Part 17: My vCloud Journey Journal – Is my Storage/Network right?
A couple of weeks ago a wrote a post about how divvied up my storage and networking ready for vCloud Director. At the time I was smug with satisfaction that I’d done it the right way… and then doubts started to creep in. As you might recall I have two clusters (Gold/Silver). Gold has more servers/memory than the Silver (despite having older less functional CPUs as silver), and is connected by 2gb fibre-channel to SAS based storage (replicated every 5mins). So on the compute level at least – I was happy with the configuration.
On the storage side I’d crudely craved it up into 4-tiers – and presented all the storage to all the clusters where possible (the Silver cluster doesn’t have FC-Cards so there’s no possibility of presenting all the storage to all the cluster – or resource groups as they sometimes referred to in vCD literature).
I’d take much the same approach with the Distributed vSwitches – I’d created two – one for “infrastructure” management (vSphere hosts, vMotion, FT, IP-Storage, Management etc), and separate DvSwitch for the Organizational Virtual Datacenters (the networking needed by my tenants). Where every DvSwitch was available to every cluster
On paper there’s nothing “wrong” as such with this configuration. But I was worried that it wasn’t “realistic” enough. The truth is in the world of virtualization we have often silo’d virtual resources along side the physical.

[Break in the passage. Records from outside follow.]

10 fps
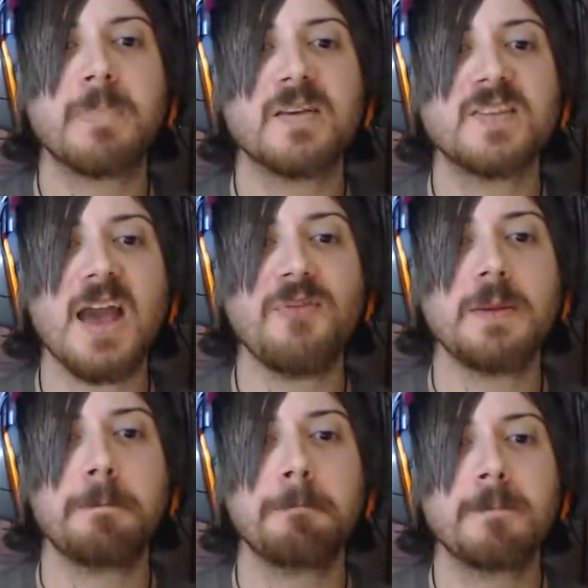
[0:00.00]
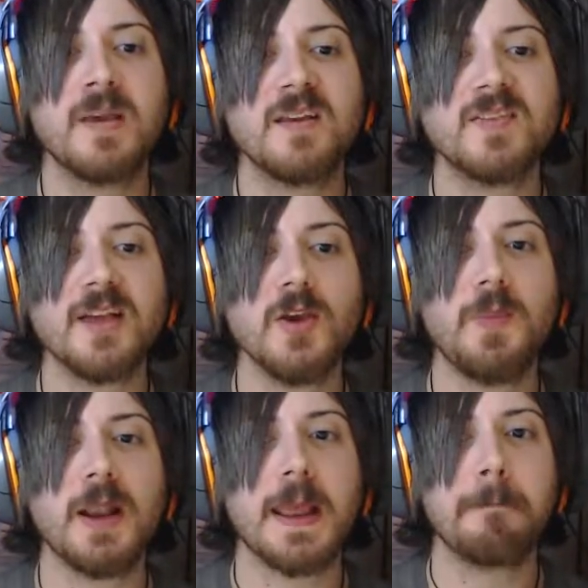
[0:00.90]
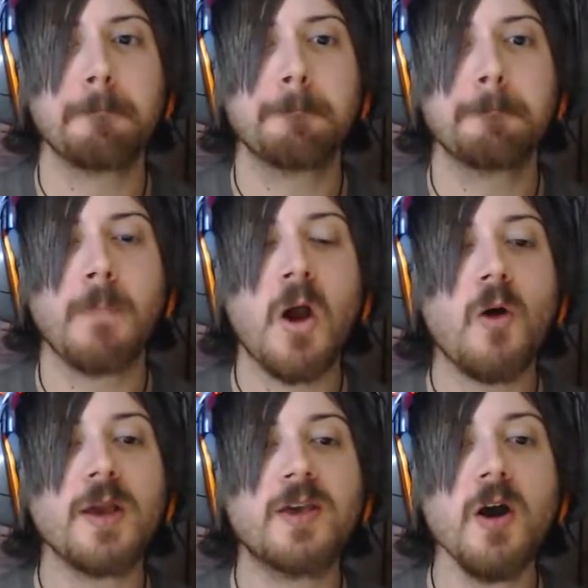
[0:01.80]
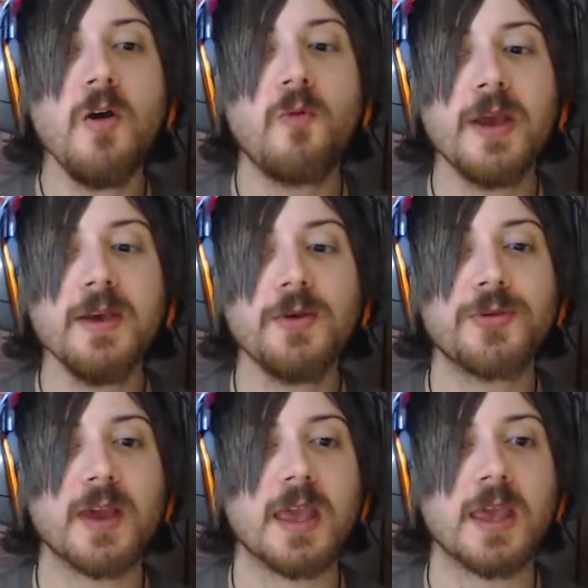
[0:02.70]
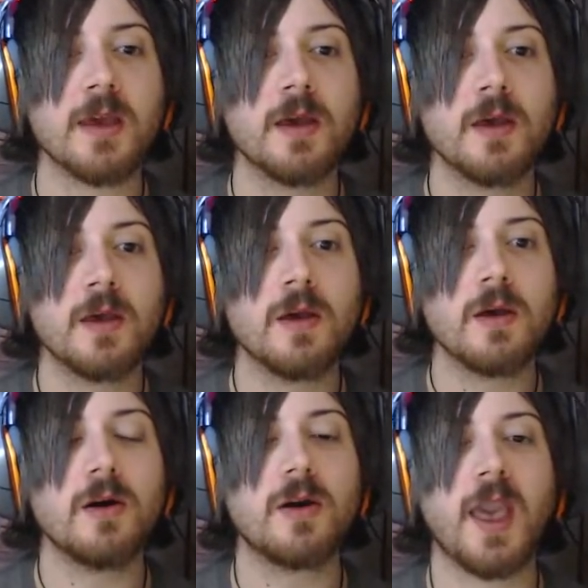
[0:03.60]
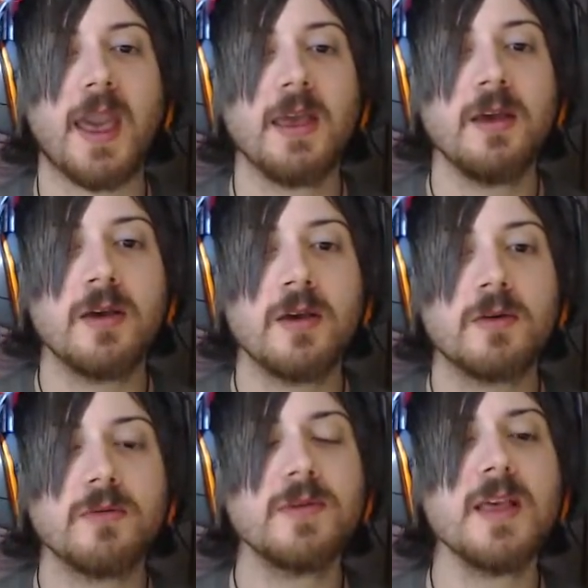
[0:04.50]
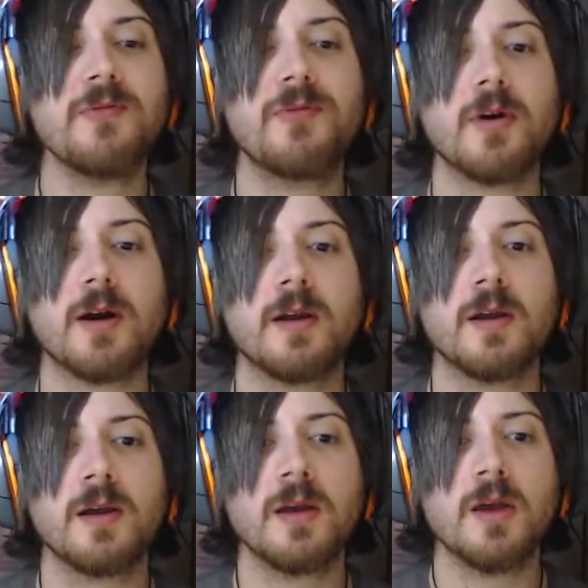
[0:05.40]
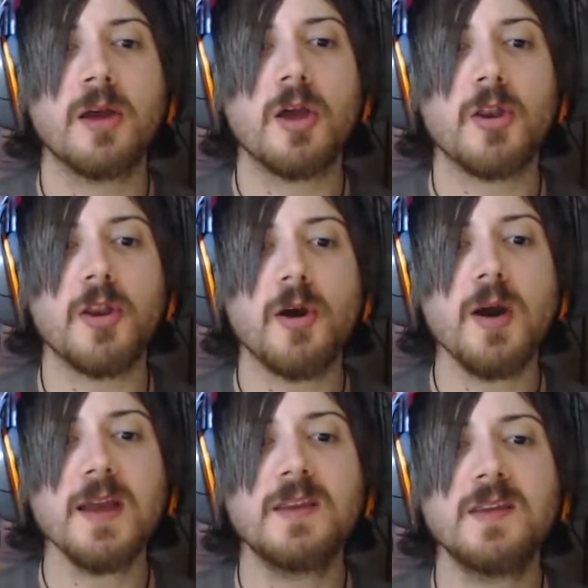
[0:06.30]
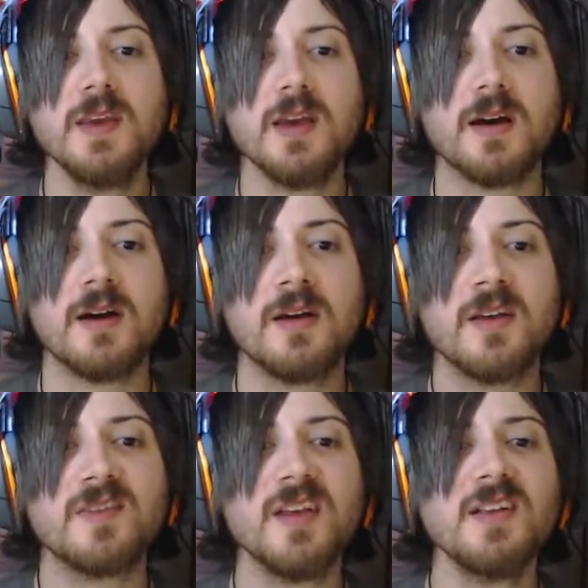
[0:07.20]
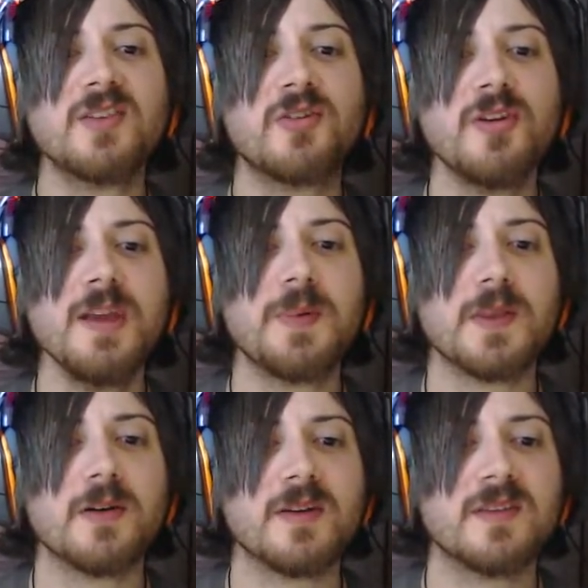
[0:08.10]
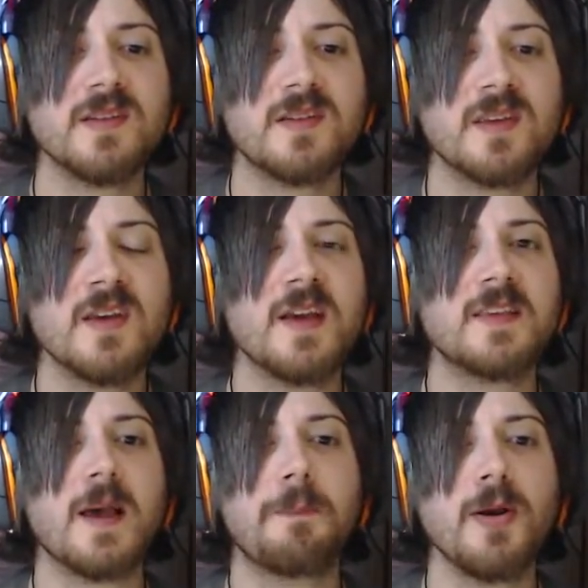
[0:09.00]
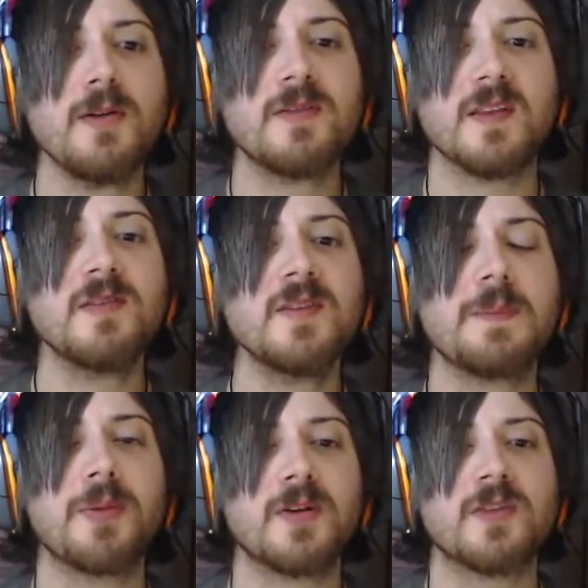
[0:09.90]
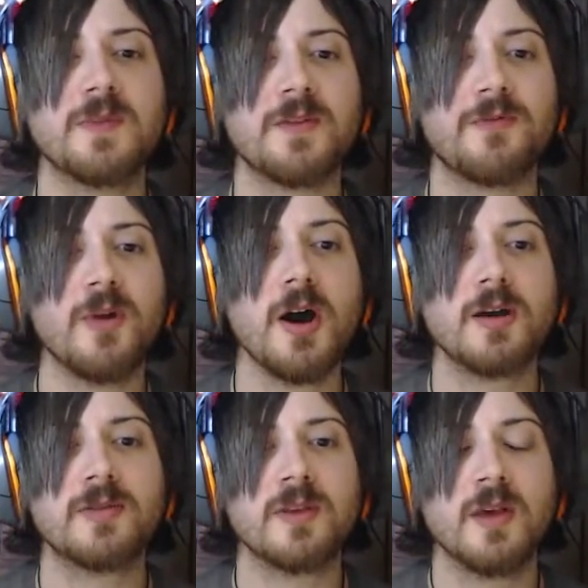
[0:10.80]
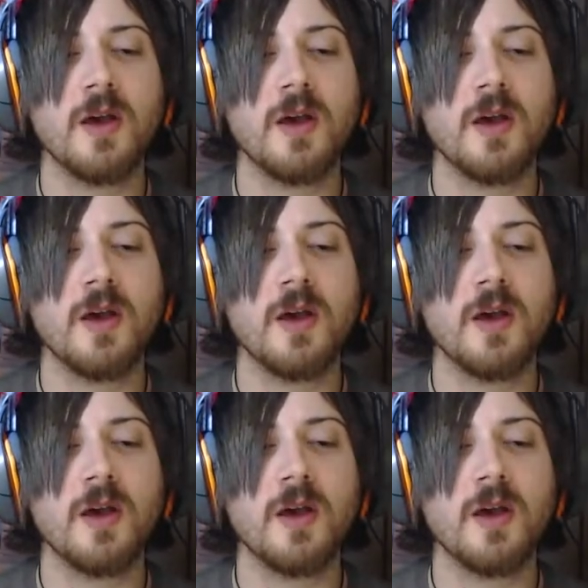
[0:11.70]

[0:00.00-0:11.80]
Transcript: Stefan? Is that you, buddy? We got a wheel thingy. Okay. What's that for? No idea. That's creepy though, isn't it? It's a person. It looks like a person made of rocks.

In fact the very “silo” making I’ve often argued against, is actually quite common amongst virtualization folks. I guess old habits die hard. This what I mean.
Often a VMware Cluster is configured by folks as not only a discrete block of compute/RAM power, but as discrete storage and networking. Put simply ClusterA might contain 16 hosts with access to VLAN10-20 and LUN10-20 whereas ClusterB would contain 20 hosts with access to VLAN30-40 and LUN30-40. That’s often cause problems when folks wanted to move a VM from ClusterA to ClusterB. The common workaround is to present some kind of “swing” LUN/volume (I think NFS is good candidate here, as its so easy to present & unpresent as needed) as method of moving VMs from Cluster to another OR you could say one silo to another.

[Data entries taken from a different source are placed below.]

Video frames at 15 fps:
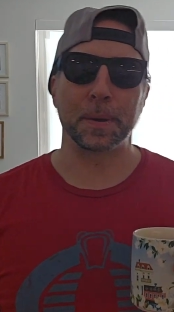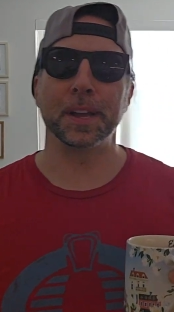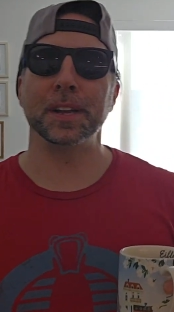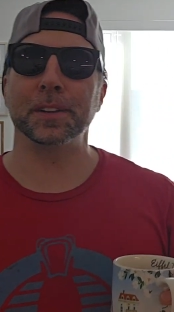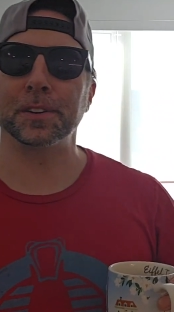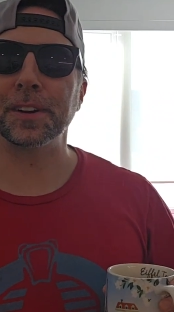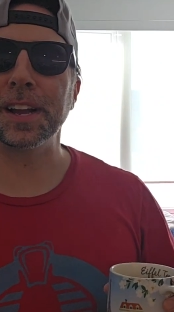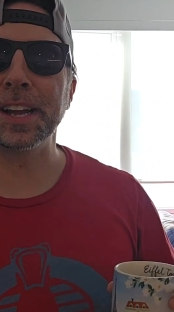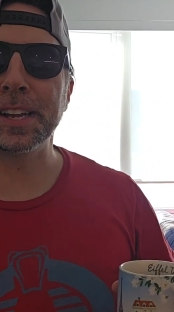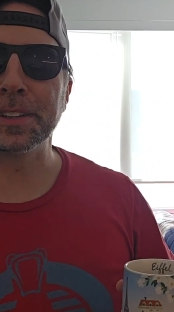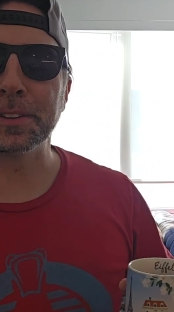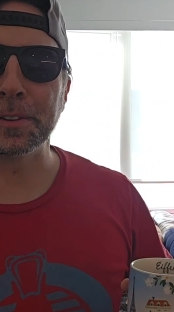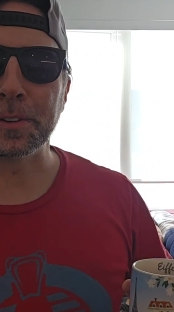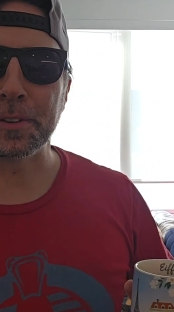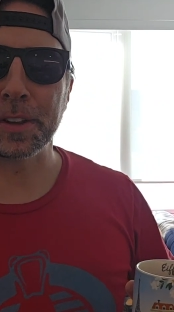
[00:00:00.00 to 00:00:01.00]
Peter A.
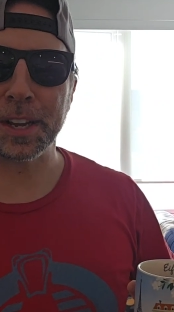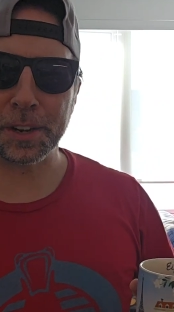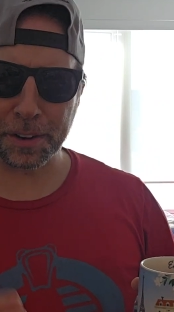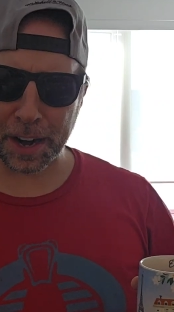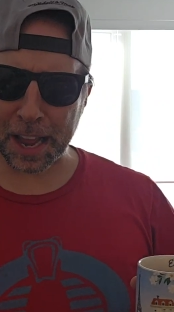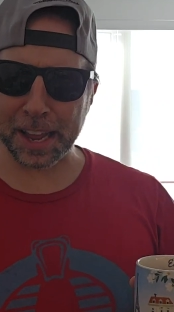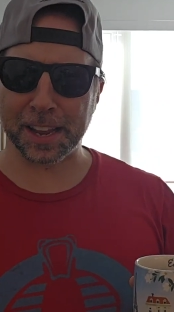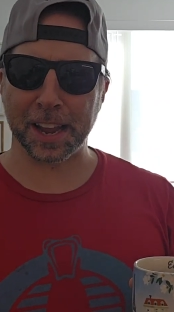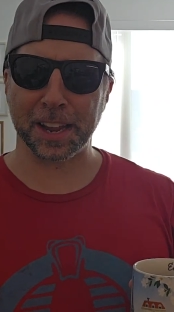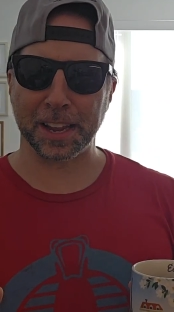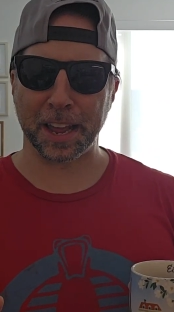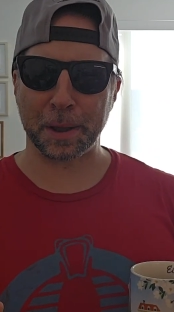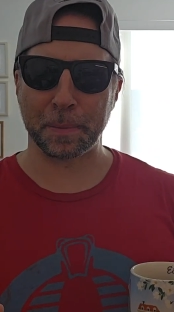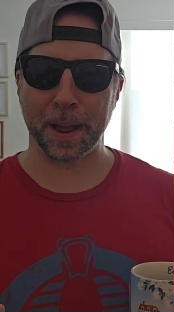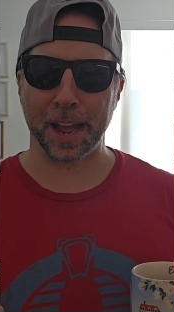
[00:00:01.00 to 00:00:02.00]
DeLuca here,
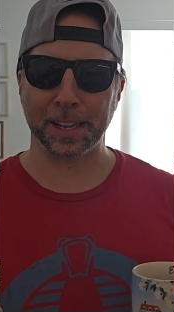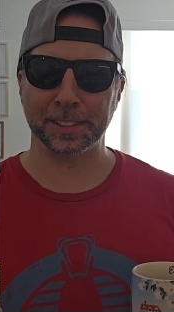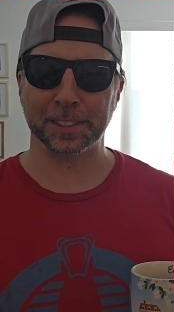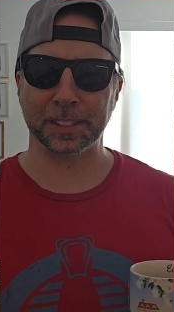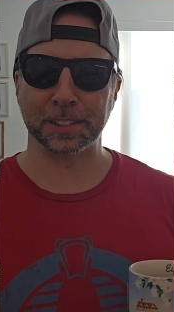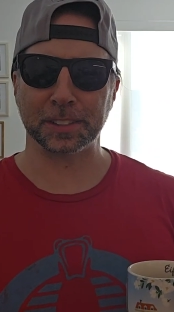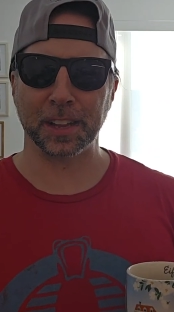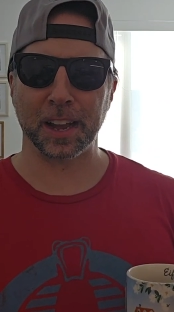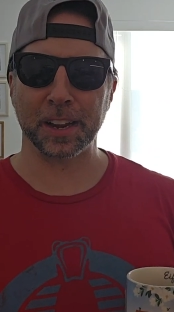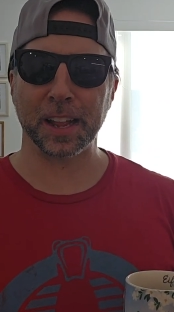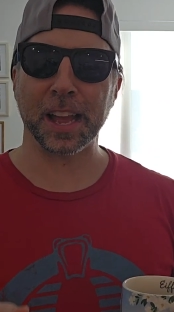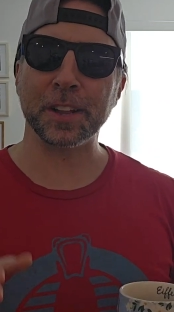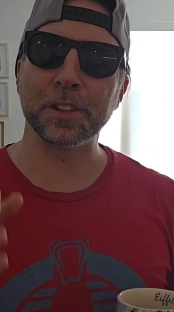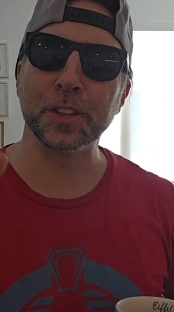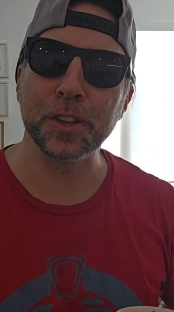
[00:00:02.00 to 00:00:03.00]
aka Pad sixty-nine,
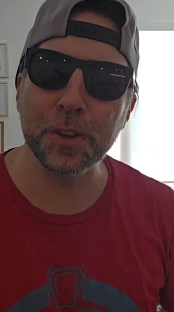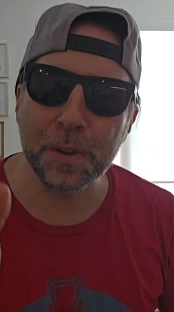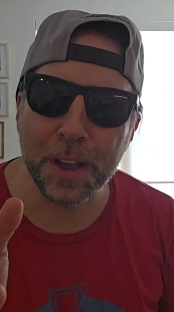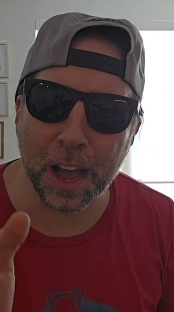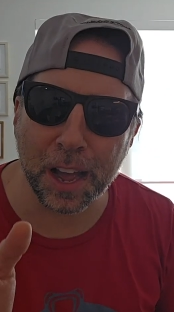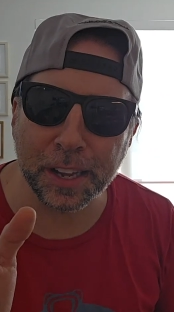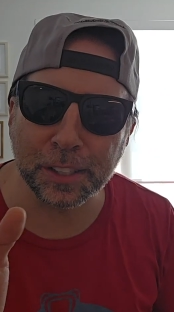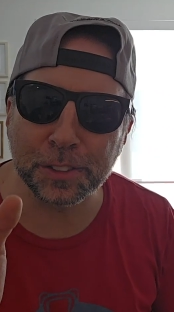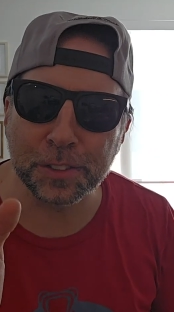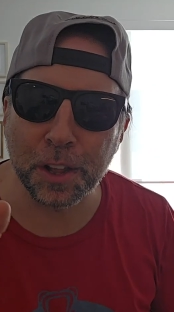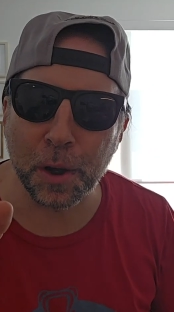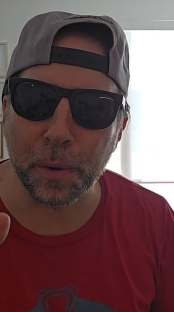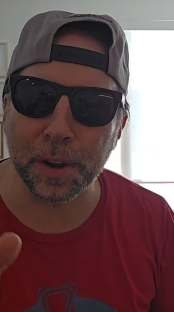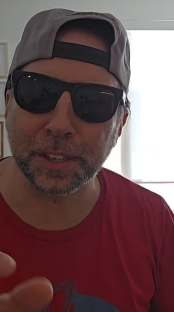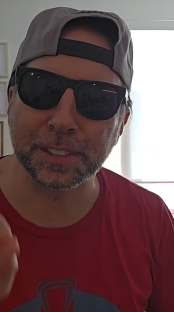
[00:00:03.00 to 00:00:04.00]
and you guys
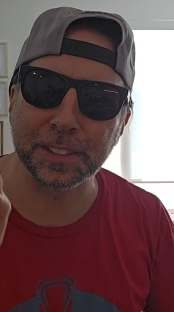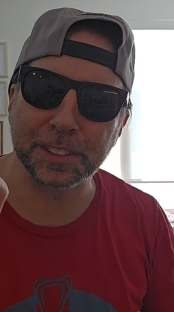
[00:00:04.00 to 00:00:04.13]
know it.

In short I was worried my configuration wasn’t “silo’d” enough to make it match up to the popular ways that vSphere is configured. As ever you always striving for realism in a “lab” environment and often because resources are scarce you fall short. But it this case it was as much to do with the way I had constructed the vSphere layer.
There was also another concern as well. With my Provider Virtual Datacenters (the type of vDC that points to vSphere cluster and its resources (hosts, networks and storage) I’d given both Gold & Silver access to all the storage I physically could. That meant that Gold had access to Tier1-4 and Silver had access to Tier2-4. It occurred to me that this might not really very desirable. I could make the offering much less flexible – so Gold still had access to Tier1-4 and but Silver only had access to Tier3-4. The theory was I could stop someone using the Silver Provider Datacenter from access the most expensive storage in the environment. The other theory was Gold consumers could still have the CPU/Memory horsepower they needed, but if the application they had wasn’t Disk IOPS intensive they could opt to use the Tier4_Bronze category of storage (iSCSI/SATA drives with no replication).
Of course similiar arguments could made around the networking. Shouldn’t Gold have it own DvSwitch, seperate from the Silver DvSwitch…?
All of this has got me thinking about the process of making silos. I’ve made very long and detail arguments against the siloing of resources and siloing of expertise – is leading to bottlenecks and lack of flexibility in the environment. But I’m increasingly trying to think in another way. It comes from my experience of arguing about politics [stick with me here, okay]. For many years I’ve wasted my breathe trying to promote my own political views. It’s only recently that I’ve started to question them seriously – and I’m doing this by trying to understand why opponents think why they do. I’ve found I’ve made more progress in my thinking in the last two years, by questioning my opinions than either did in the 20 years I spent defending them. I think the same applies to this siloing question. I’ve chosen to put myself on the anti-silo camp – because I want to see more flexibility and dynamism in what we do – rather than it being mired in physical barriers and political barriers – the infighting between teams within CorpIT that are so often the brake on change.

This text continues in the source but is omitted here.